> [Work instructions]: For this exercise, output exactly and only the lines running from the one with "[319.97-320.97s]" through the final line of the data below, without pictures.

> [Data excerpt]:
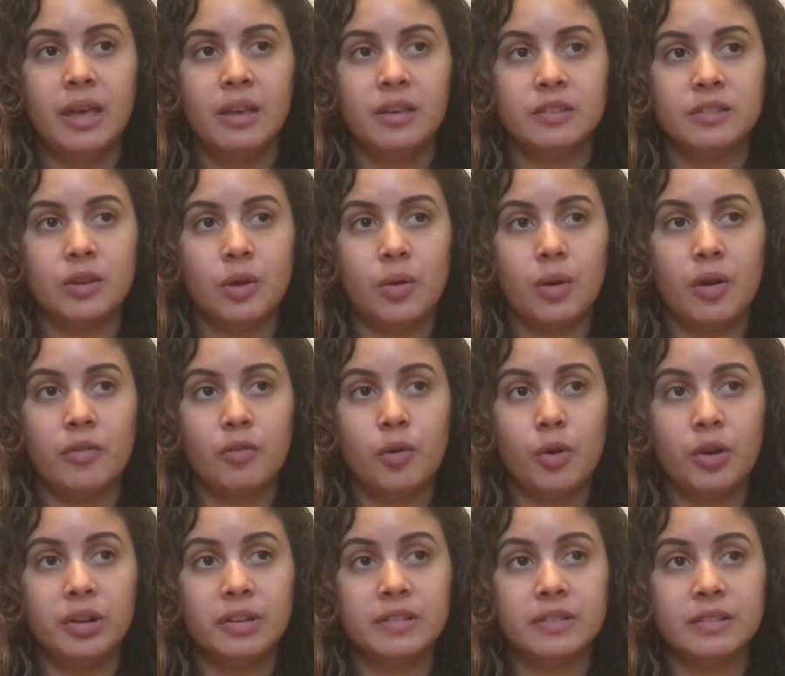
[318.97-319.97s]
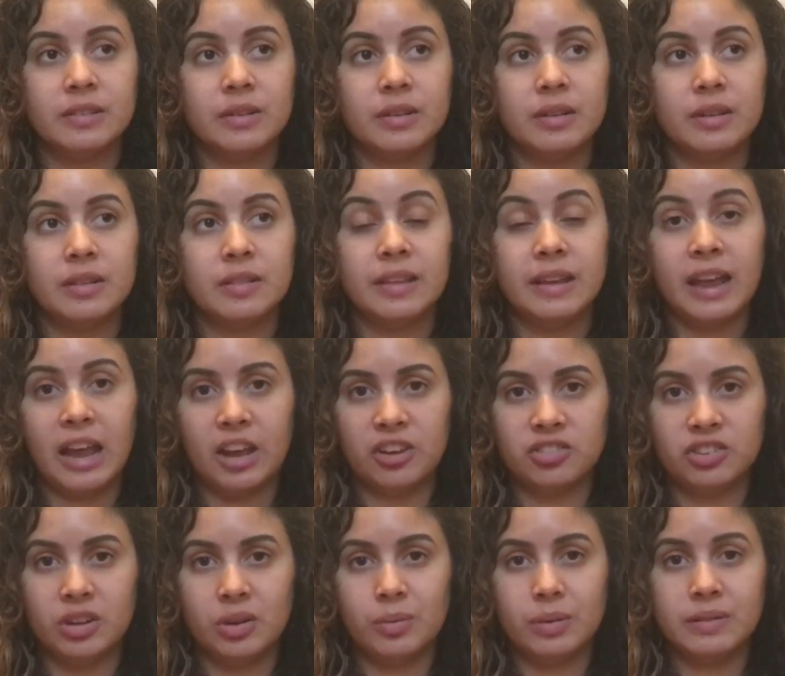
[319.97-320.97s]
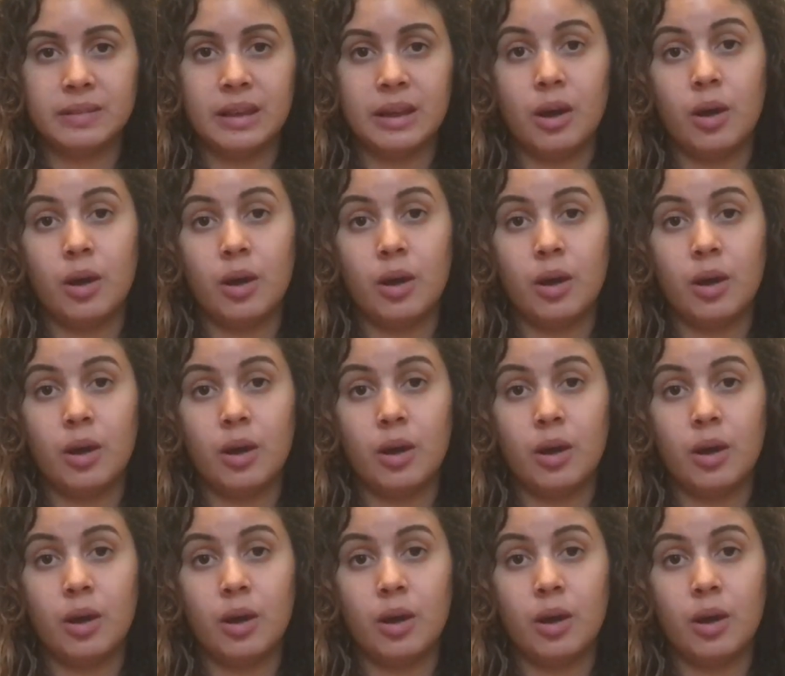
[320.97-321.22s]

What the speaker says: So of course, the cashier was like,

> [Result of the exercise]:
[319.97-320.97s]
[320.97-321.22s]

What the speaker says: So of course, the cashier was like,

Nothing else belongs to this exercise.